Par la Rédaction Internationale d’Africanova.info Édition Spéciale du 09 Mars 2026
Le verrou de la discorde : Un acte de guerre économique
Ce matin, le monde s’est réveillé avec une nouvelle qui a fait l’effet d’une bombe sur toutes les places boursières : le détroit d’Ormuz est fermé. Par un communiqué laconique mais lourd de conséquences, le commandement des Gardiens de la Révolution iranienne a annoncé la suspension de tout transit maritime dans cette zone stratégique. Cette décision n’est pas une simple manœuvre militaire ; c’est une réponse frontale et asymétrique à la pression maximale exercée par le duo Donald Trump et Benjamin Netanyahou.
Le détroit d’Ormuz est la veine jugulaire du commerce mondial. Moins de 40 kilomètres séparent les côtes iraniennes d’Oman, mais c’est par ce passage étroit que transite le quart du pétrole liquéfié mondial. En posant ce verrou, Téhéran envoie un message clair : si l’Iran ne peut plus exporter son brut à cause des sanctions, personne ne le fera.
La Coalition Trump-Netanyahou : Une stratégie de rupture
Depuis le retour de Donald Trump à la Maison Blanche, la diplomatie américaine a pris un tournant radicalement pro-israélien et anti-iranien.
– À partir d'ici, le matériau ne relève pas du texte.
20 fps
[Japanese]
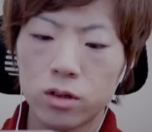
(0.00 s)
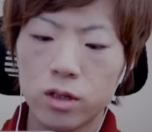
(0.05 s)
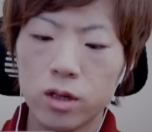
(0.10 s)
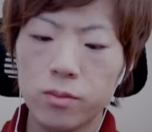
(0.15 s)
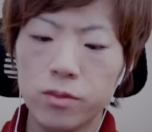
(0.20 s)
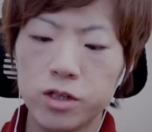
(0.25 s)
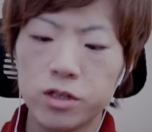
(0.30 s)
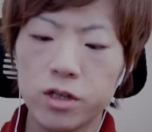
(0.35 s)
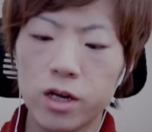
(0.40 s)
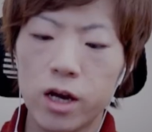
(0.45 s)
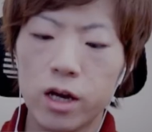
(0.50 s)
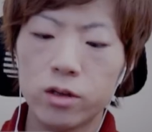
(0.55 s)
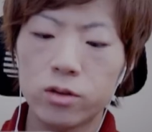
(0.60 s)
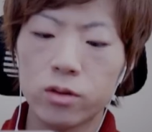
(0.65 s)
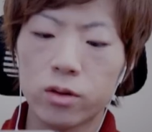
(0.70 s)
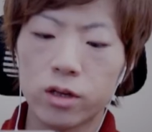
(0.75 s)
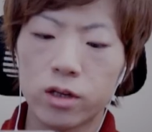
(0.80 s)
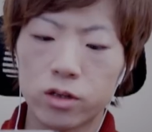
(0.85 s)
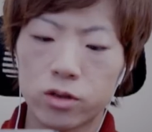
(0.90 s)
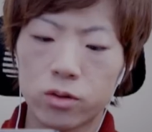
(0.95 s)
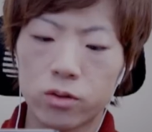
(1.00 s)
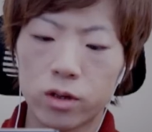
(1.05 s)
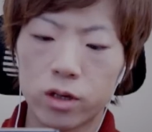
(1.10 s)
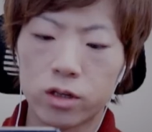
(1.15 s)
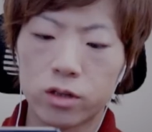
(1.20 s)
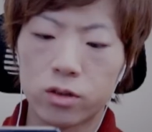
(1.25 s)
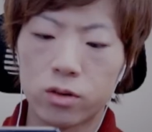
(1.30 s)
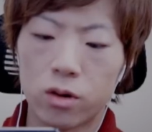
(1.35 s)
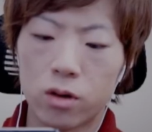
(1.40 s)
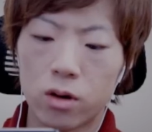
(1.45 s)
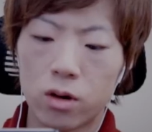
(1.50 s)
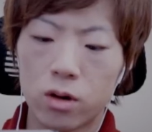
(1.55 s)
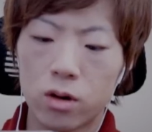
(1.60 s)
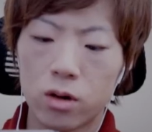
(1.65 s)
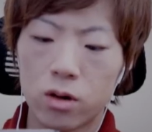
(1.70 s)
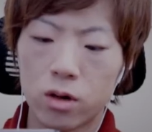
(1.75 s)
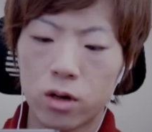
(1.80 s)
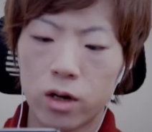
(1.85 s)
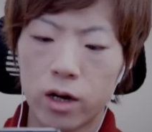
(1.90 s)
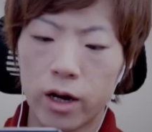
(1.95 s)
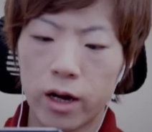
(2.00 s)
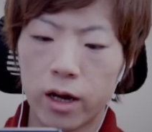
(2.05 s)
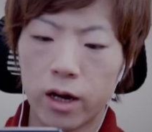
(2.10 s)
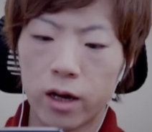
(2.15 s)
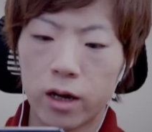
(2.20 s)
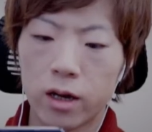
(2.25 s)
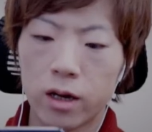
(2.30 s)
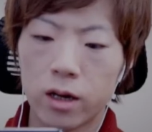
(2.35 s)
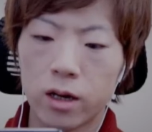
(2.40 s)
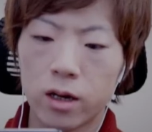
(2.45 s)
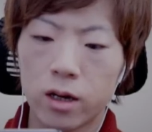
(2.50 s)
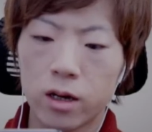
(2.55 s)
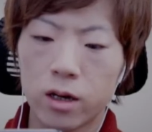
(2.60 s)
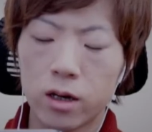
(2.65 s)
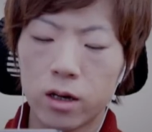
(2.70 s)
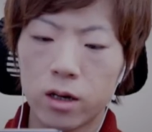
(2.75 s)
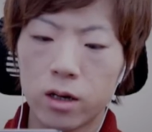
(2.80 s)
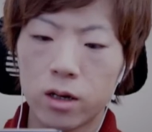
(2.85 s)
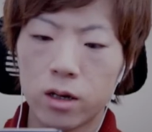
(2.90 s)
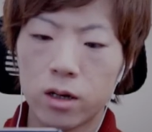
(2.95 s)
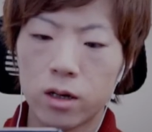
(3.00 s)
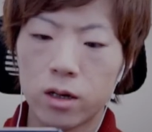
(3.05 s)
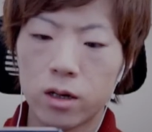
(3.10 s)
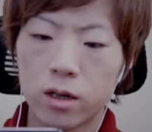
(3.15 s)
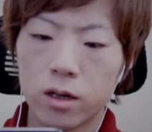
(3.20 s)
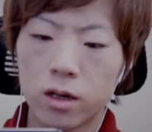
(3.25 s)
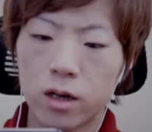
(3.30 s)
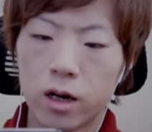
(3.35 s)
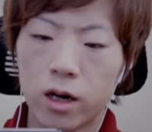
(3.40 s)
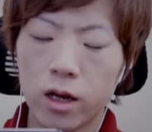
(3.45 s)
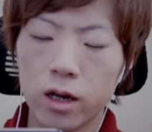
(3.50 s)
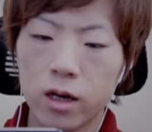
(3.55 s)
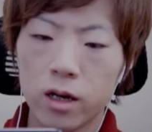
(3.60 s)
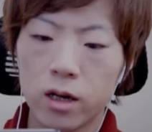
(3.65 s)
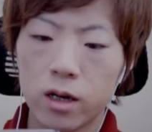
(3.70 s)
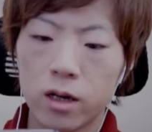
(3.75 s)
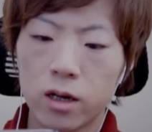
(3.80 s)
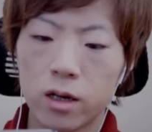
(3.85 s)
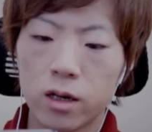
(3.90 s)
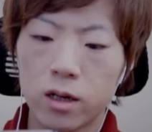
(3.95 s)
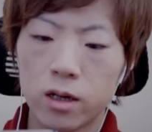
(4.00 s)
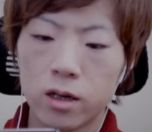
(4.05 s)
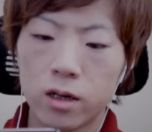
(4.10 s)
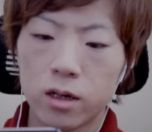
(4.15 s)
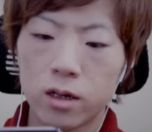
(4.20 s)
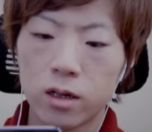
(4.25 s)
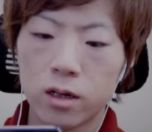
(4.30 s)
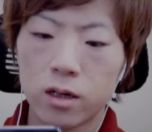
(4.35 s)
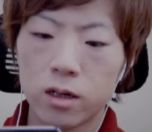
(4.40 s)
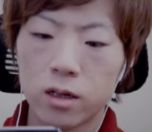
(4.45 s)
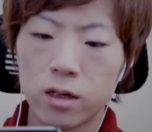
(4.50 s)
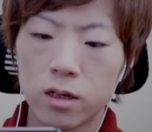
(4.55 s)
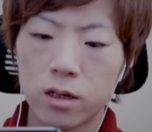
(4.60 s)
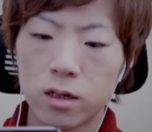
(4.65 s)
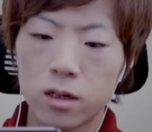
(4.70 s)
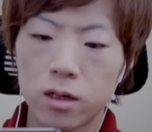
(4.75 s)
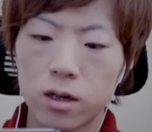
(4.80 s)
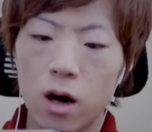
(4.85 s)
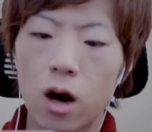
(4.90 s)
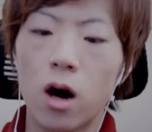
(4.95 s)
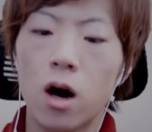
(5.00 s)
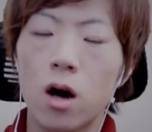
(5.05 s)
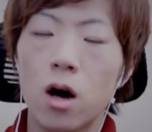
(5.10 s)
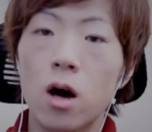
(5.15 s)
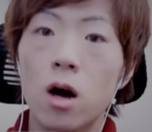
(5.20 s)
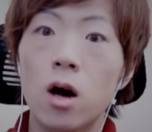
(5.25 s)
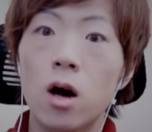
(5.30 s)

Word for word: で水減るとかでしょこれきっとはいあれあ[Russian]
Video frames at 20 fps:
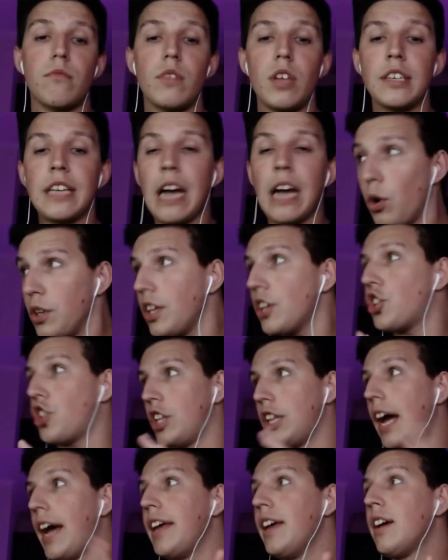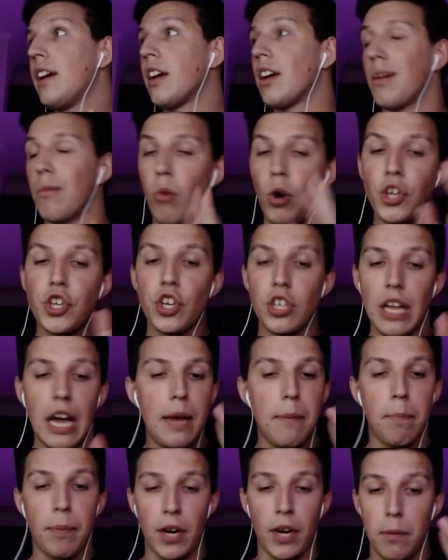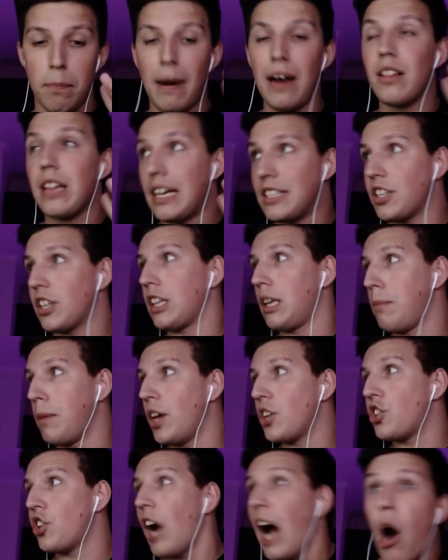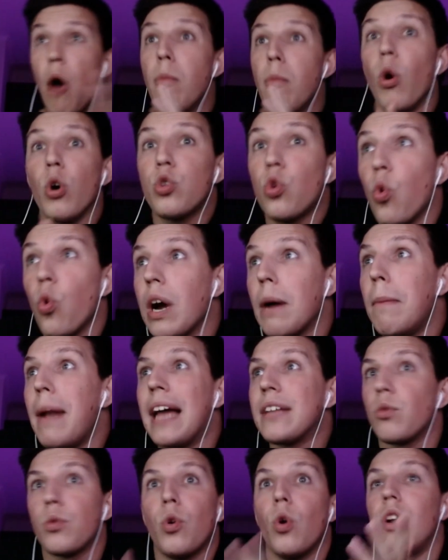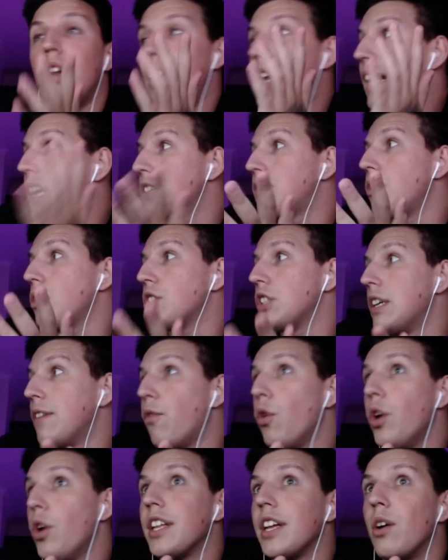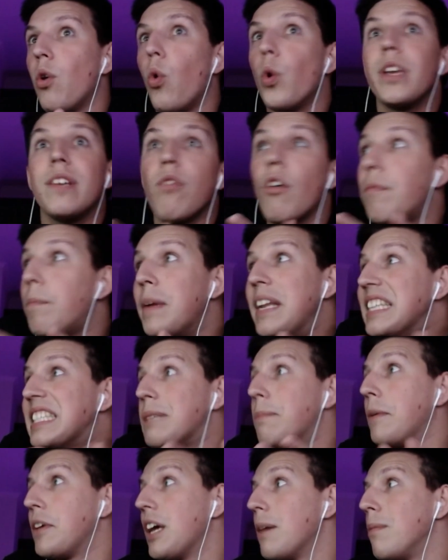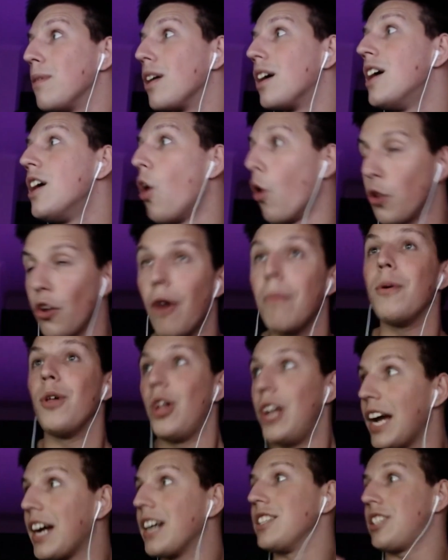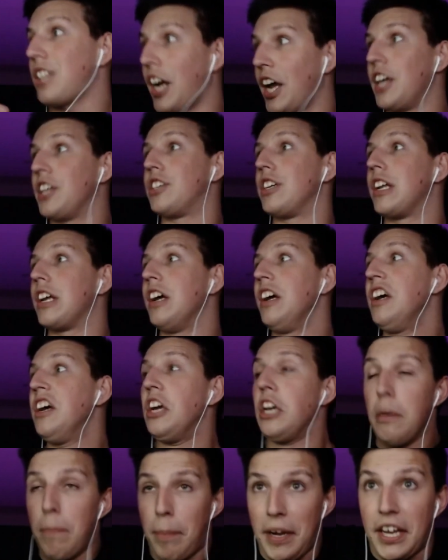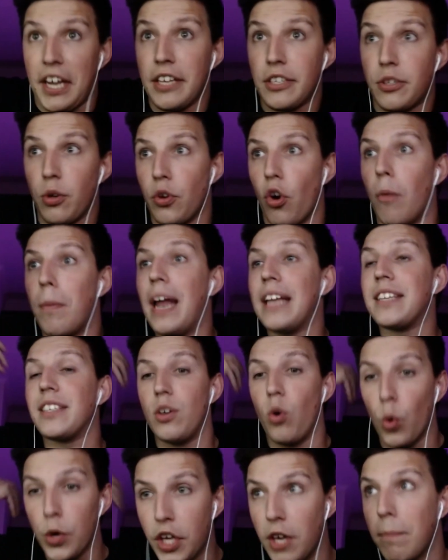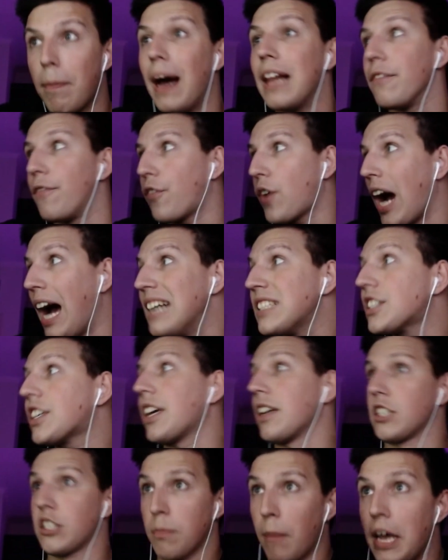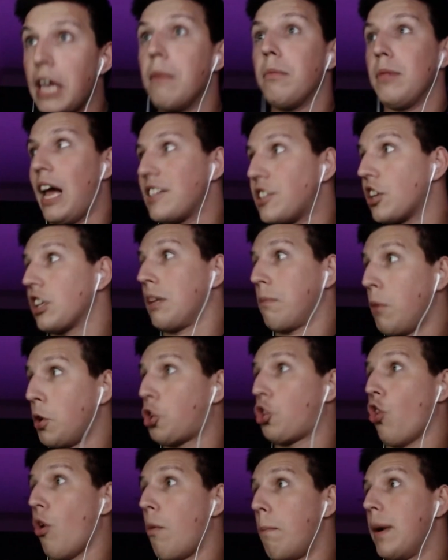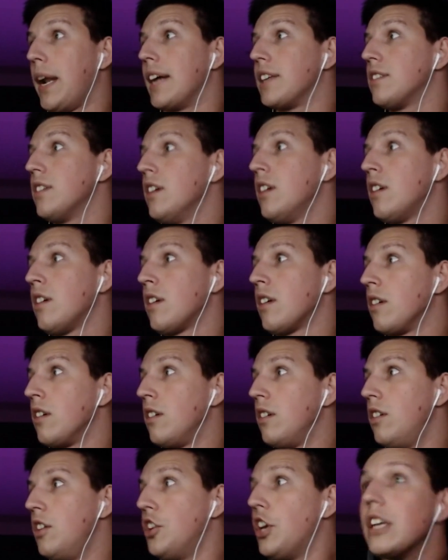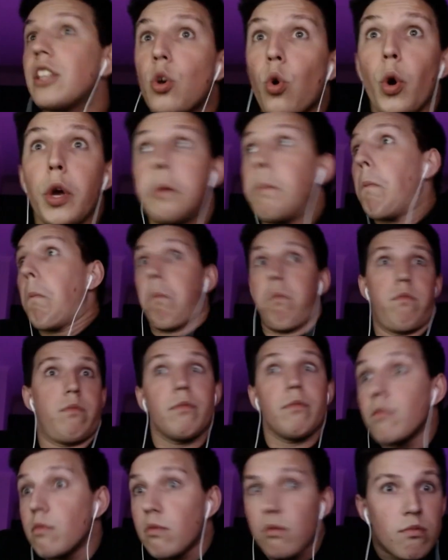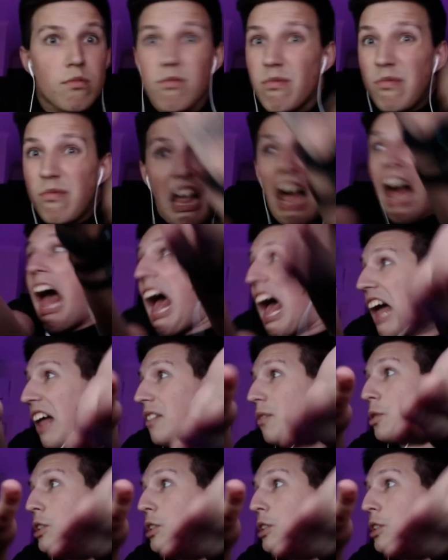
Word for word: какой-то джедай. Мой джедай проебал лазерный меч. А у моего друга, блядь, у него Лего Звездные войны, у него в принципе не было. У него было Лего Строители. И прикиньте, у него, блядь, уебан в каске с моим лазерным мечом, блядь. И я такой... Да! Ну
L’alliance avec Benjamin Netanyahou, plus solide que jamais, vise un objectif unique : le démantèlement définitif du programme nucléaire iranien et la fin de l’influence de Téhéran au Liban, en Syrie et au Yémen.

Cependant, cette stratégie de « choc et d’effroi » diplomatique se heurte à une réalité géographique immuable. L’Iran, conscient de son infériorité technologique en cas de conflit conventionnel, utilise sa géographie comme une arme de destruction massive économique. Pour Trump, le défi est de taille : comment briser le blocus sans déclencher une guerre régionale qui ferait exploser le prix de l’essence aux États-Unis, mettant en péril sa base électorale ?
La résistance de Téhéran : Jouer la montre et l’usure
L’Iran de 2026 n’est plus celui de 2018. Fort de son intégration dans les BRICS+ et de ses partenariats technologiques avec Pékin, le régime des Mollahs a appris à vivre sous sanctions. La fermeture du détroit est un pari risqué mais calculé. Téhéran sait que l’Europe, déjà fragilisée par la crise énergétique latente, ne pourra pas supporter un baril à 150 dollars pendant plus de quelques semaines.
La stratégie iranienne repose sur trois piliers :
- La dissuasion par les mines et les drones : Rendre le passage trop dangereux pour les assureurs maritimes.
- La pression sur les alliés du Golfe : En menaçant les infrastructures pétrolières de l’Arabie Saoudite et des Émirats, l’Iran force ces pays à tempérer l’ardeur de Washington.
- L’attente du krach : Provoquer une panique financière telle que la communauté internationale suppliera Washington de négocier.
Un nouvel ordre mondial en gestation
Ce bras de fer illustre la fin d’une époque. Le temps où une superpuissance pouvait dicter sa loi par de simples sanctions bancaires semble révolu. Aujourd’hui, la multipolarité se joue dans les détroits et les goulots d’étranglement maritimes. La coalition Trump-Netanyahou se retrouve face à un dilemme : l’escalade militaire totale, au risque de détruire l’économie mondiale, ou une reculade diplomatique qui sonnerait comme un aveu de faiblesse.
Pour AFRICANOVA.INFO, cette crise est le signe avant-coureur d’un basculement majeur. Le centre de gravité du monde se déplace, et la capacité de nuisance de puissances régionales comme l’Iran redéfinit les règles de la sécurité globale.